Ce serait sans doute ma première remarque sur les changements intervenus dans cette région du monde, des changements qui furent souvent de vrais cataclysmes pour beaucoup de sociétés africaines repliées jusque-là sur elles-mêmes, souvent aux prises avec des voisins prédateurs, des sociétés qui vivaient d’une certaine façon en dehors du temps, dans leur propre temps, mais en même temps capables de se refermer sur elles-mêmes comme des huitres.
Dans les pages qui précèdent le lecteur aura pris la mesure de l’écart considérable qui pouvait exister entre le fonctionnement de ces sociétés, le contenu de leurs cultures et croyances, et la société française de la même époque, un écart que seuls les bons connaisseurs du monde africain avaient pu mesurer tout au long de la période coloniale.
Nous avons fait appel à des témoins compétents et non « colonialistes » dans le sens anachronique que certains leur prêtent, pour éclairer le lecteur sur les caractéristiques de cette société africaine, ou plutôt de ces sociétés africaines, tant elles étaient variées, des caractéristiques religieuses et culturelles qui compliquaient la tâche du colonisateur, pour ne pas dire, la rendait impossible.
Un bouleversement immense, peut-être plus en surface, dans les organes politiques apparents, les circuits d’un commerce encore faible, qu’en profondeur, alors que le monde noir vivant restait souvent à l’abri, très résistant dans ses convictions magiques et religieuses.
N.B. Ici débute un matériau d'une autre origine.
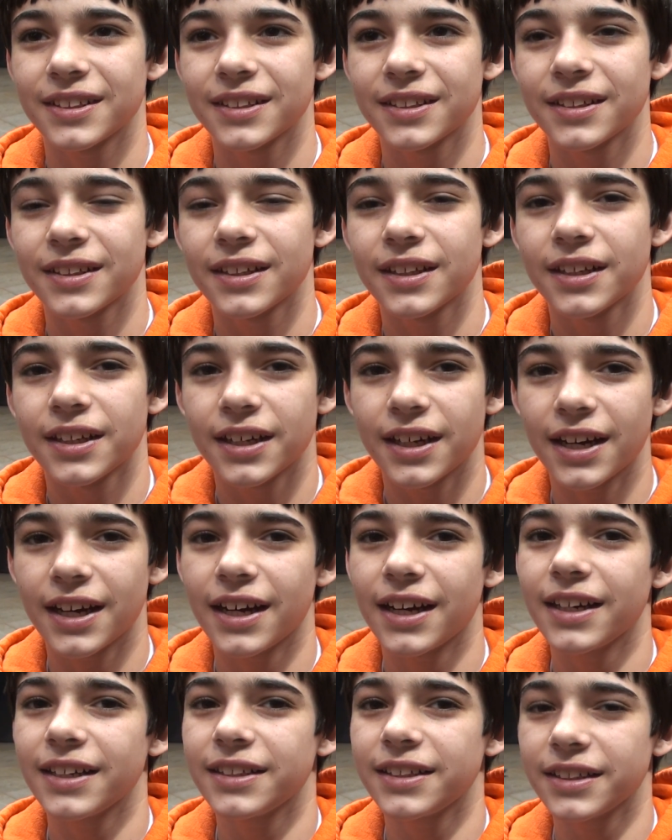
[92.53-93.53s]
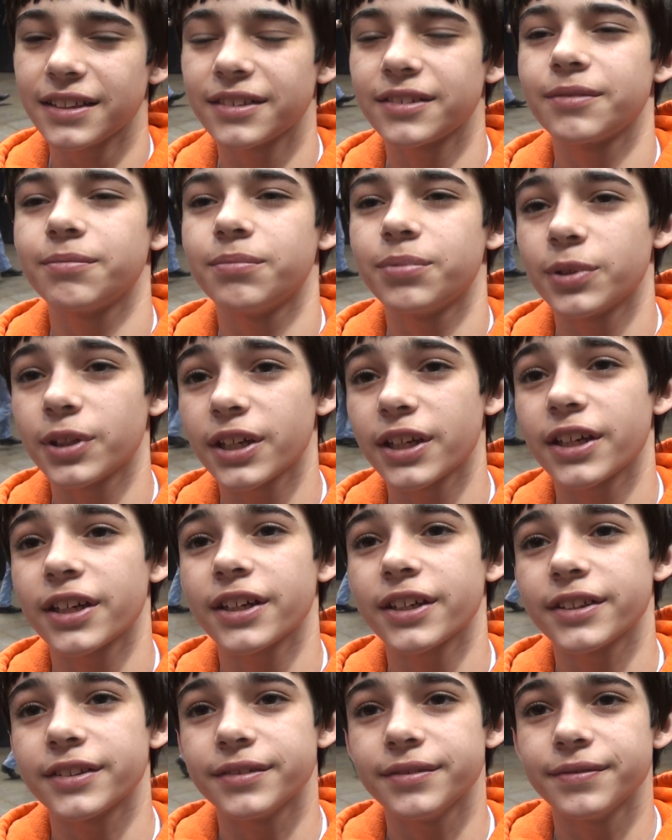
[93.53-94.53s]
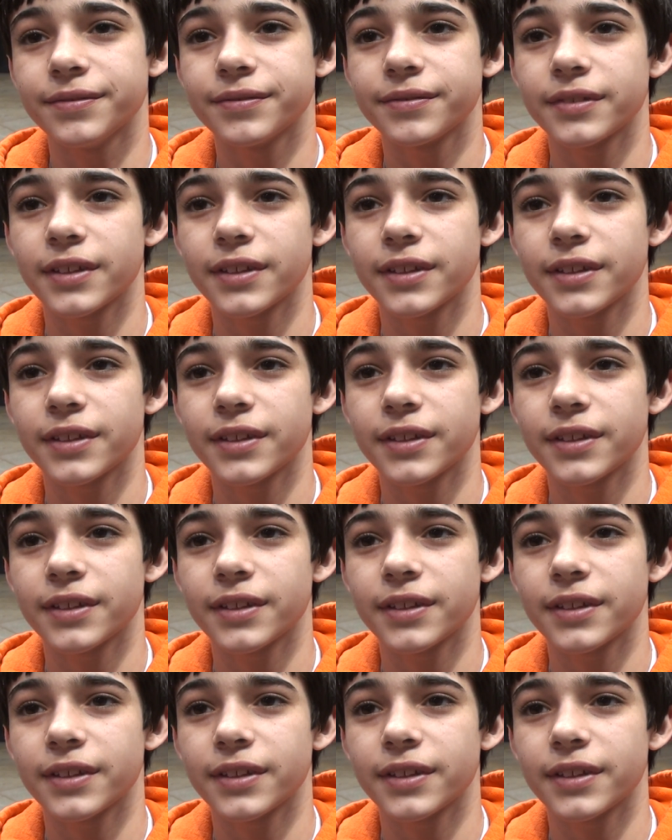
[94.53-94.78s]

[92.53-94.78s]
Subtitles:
I did pretty good.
Les témoignages de Delafosse, Labouret, Delavignette, et Sœur Marie Saint André du Sacré Cœur illustrent bien cette situation paradoxale et marquaient bien les territoires de la pensée et des croyances africaines qui échappaient à la colonisation, et ils étaient fort nombreux.
Ces grands témoins étaient lucides, et comment ne pas citer à nouveau ce qu’écrivait Delafosse dans le livre « Broussard », paru en 1922, longtemps avant le temps des indépendances, quant à la possibilité qu’une bombe explose à Dakar, comme elle avait déjà explosé dans un café d’Hanoï.